Le marché des IPOs est un peu bloqué en ce moment, surtout en Europe. Est-ce qu'il faut le relancer ? Est-ce que vous le voyez repartir dans les prochaines années? Quel est peut-être l'impact de ce blocage sur le marché?

Il est essentiel d'avoir un marché boursier qui fonctionne correctement, car c'est une porte de sortie cruciale pour les investisseurs des premières phases et un relais d'accès au capital pour les entreprises cherchant à se développer sur le long terme.

Aujourd'hui, ce marché est le maillon manquant dans toute la chaîne. Pour le reste, nous avons tout : les financements early stage, des entrepreneurs talentueux, des incubateurs, des experts, des hubs... Tout est en place. Ce qui manque, c'est un marché boursier capable d'accueillir ces entreprises, et pour le moment, cela ne fonctionne pas de manière optimale.
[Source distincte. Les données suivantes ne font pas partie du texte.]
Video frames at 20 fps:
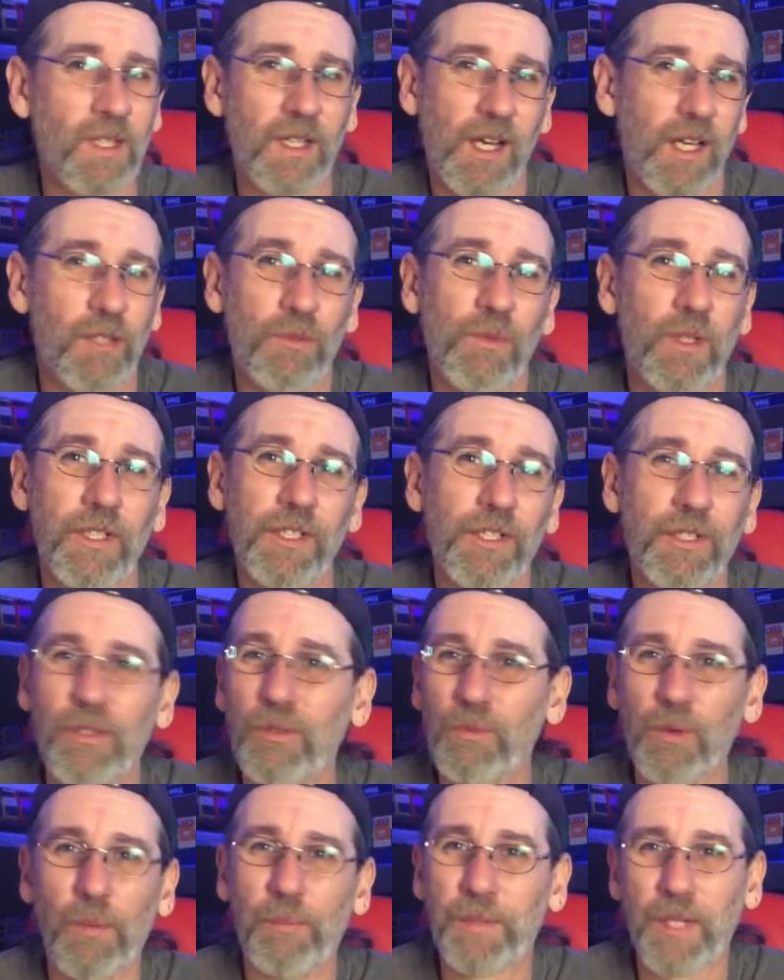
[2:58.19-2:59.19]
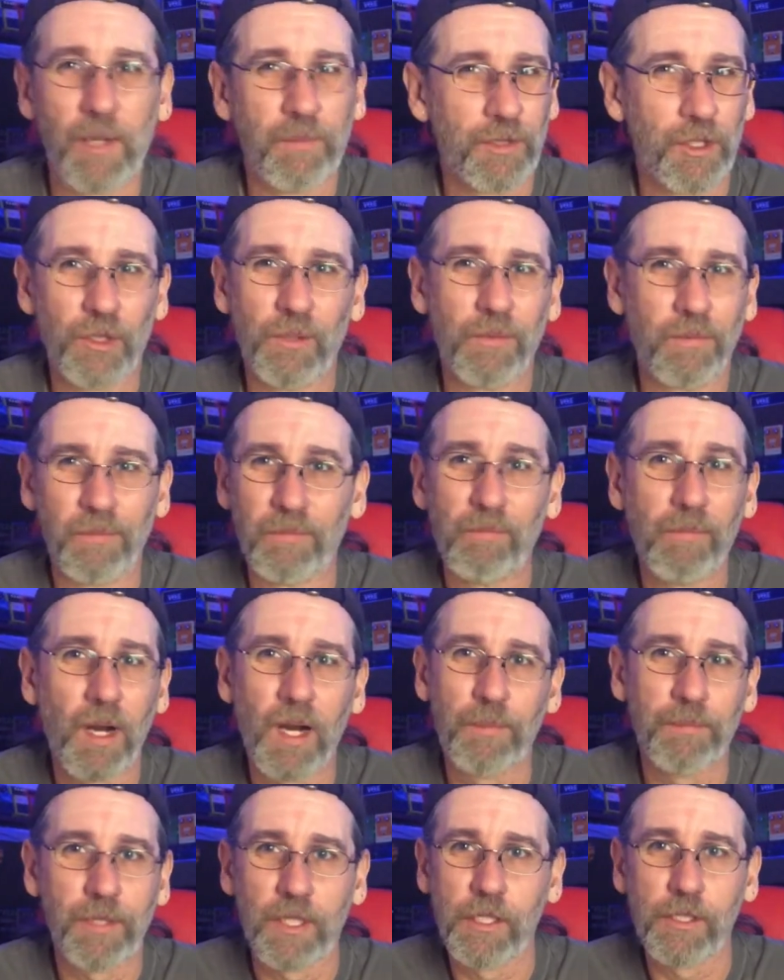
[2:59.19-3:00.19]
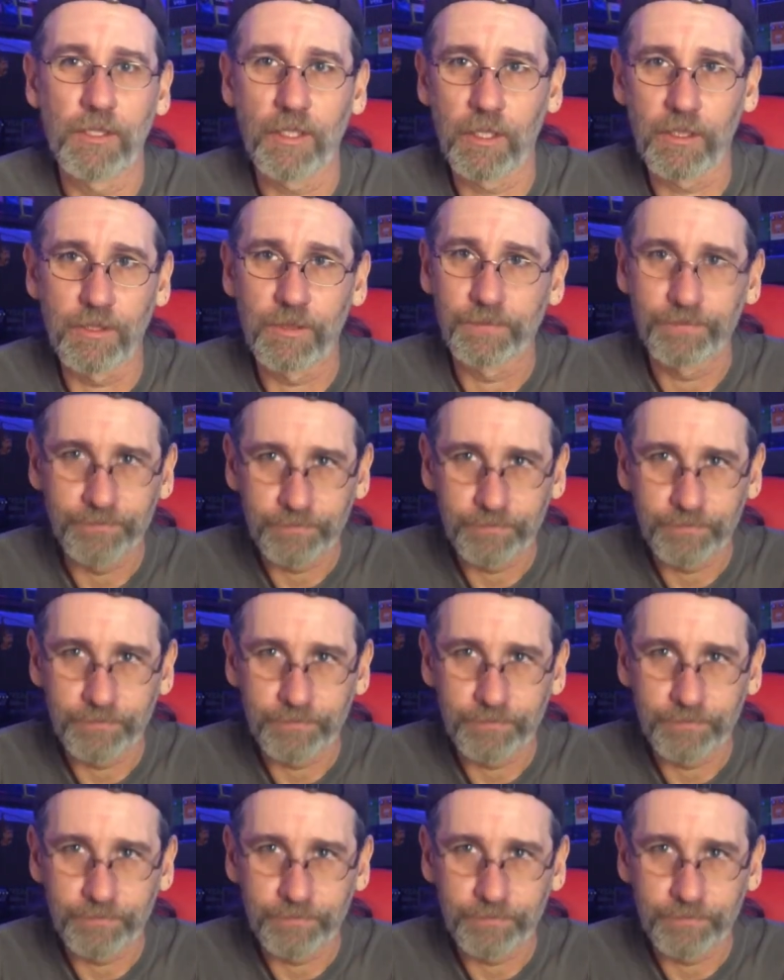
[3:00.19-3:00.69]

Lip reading: I don't want to do room temperature pop tastings.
Pour que cela change, il faut des investisseurs prêts à s'engager sur le long terme dans les entreprises technologiques cotées en bourse. Il ne s'agit pas seulement de traders ou de hedge funds qui misent sur les fluctuations à court terme, mais d'investisseurs qui prennent des participations de 5 à 10 % dans des entreprises et qui les maintiennent sur le long terme, croyant en leur potentiel sur les 10 à 15 ans à venir. Ces investisseurs devraient progressivement augmenter leurs participations dans ces entreprises, car ils y voient un avenir solide.

Il faut aussi des sociétés de qualité, capables de rester indépendantes pendant 15, 20, voire 30 ans. Nous avons des exemples comme SAP, qui est là depuis plus de 40 ans, mais nous en avons besoin de beaucoup plus. Si nous avons des entreprises ambitieuses de ce calibre qui entrent en bourse et y réussissent, cela créera progressivement une dynamique positive.

Pour cela, les marchés boursiers doivent être exigeants quant aux entreprises qu'ils acceptent. Il ne s'agit pas d'ouvrir les portes à des sociétés qui ne sont pas prêtes ou qui sont trop petites pour tenir sur le long terme. Nous devons construire un marché sain et robuste. Par le passé, il y a eu des tentatives de créer des marchés de second rang pour faire entrer plus de sociétés, mais cela ne doit pas se faire au détriment de la qualité et de la stabilité des entreprises qui y sont cotées. Ce qu'il nous faut, ce sont des success stories pour encourager cette dynamique de croissance et de confiance.

Dans les prochaines années, sur quoi est-ce qu'il faut miser en tant qu'investisseur ?

Aujourd’hui, concrètement, l’intelligence artificielle prédomine les sujets d’investissement, et traverse tous les secteurs Il y a bien sûr les plateformes d’IA mais aussi les IA adaptées à un secteur plus vertical à même de transformer tout un pan d’industrie. 

Sinon, je pense qu’il y a beaucoup à faire dans la santé, et en cybersécurité. Nous, nous croyons encore beaucoup à la finance et à la fintech. Il y a encore fort à faire.